DIRECTIONS
Filter the lines below, copying only those with the string "frames".

[Dataset entries]
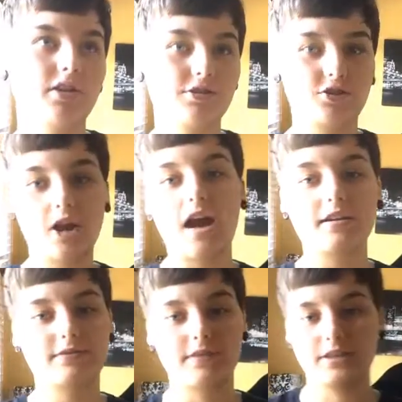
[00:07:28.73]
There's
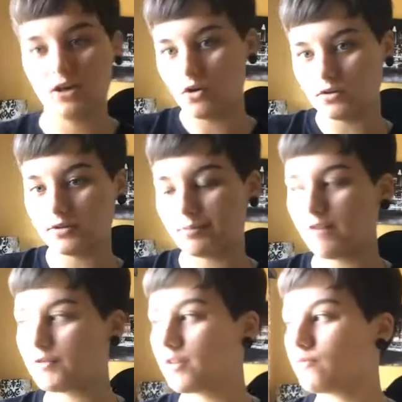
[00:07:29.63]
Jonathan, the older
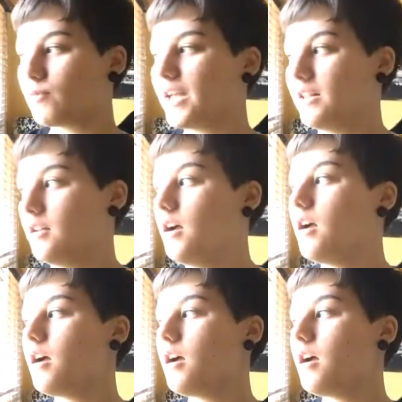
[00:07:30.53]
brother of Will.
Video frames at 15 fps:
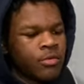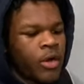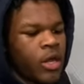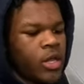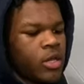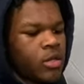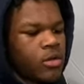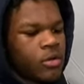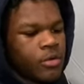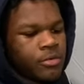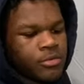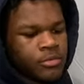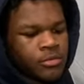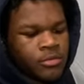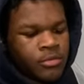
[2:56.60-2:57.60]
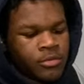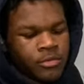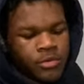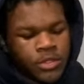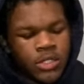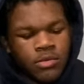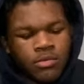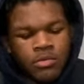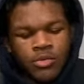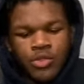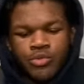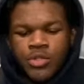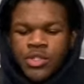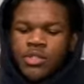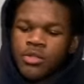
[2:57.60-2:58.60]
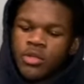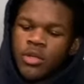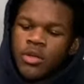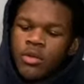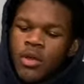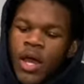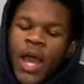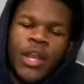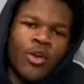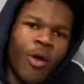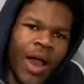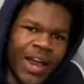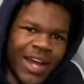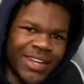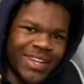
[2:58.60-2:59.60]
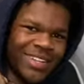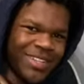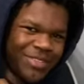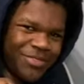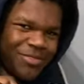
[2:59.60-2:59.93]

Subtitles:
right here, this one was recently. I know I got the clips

...

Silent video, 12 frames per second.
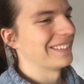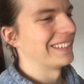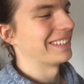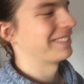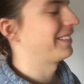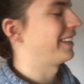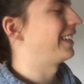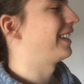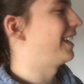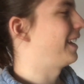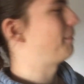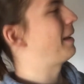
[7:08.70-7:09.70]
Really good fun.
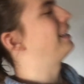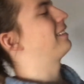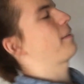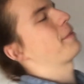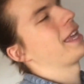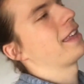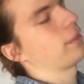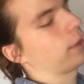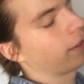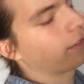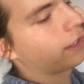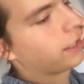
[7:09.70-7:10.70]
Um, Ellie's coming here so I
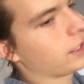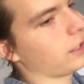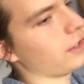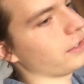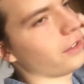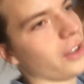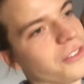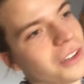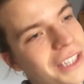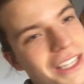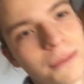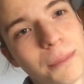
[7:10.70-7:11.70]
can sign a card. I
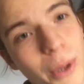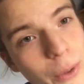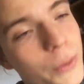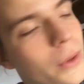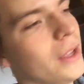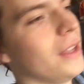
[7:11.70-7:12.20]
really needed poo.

WRITTEN ANSWER
Video frames at 15 fps:
Silent video, 12 frames per second.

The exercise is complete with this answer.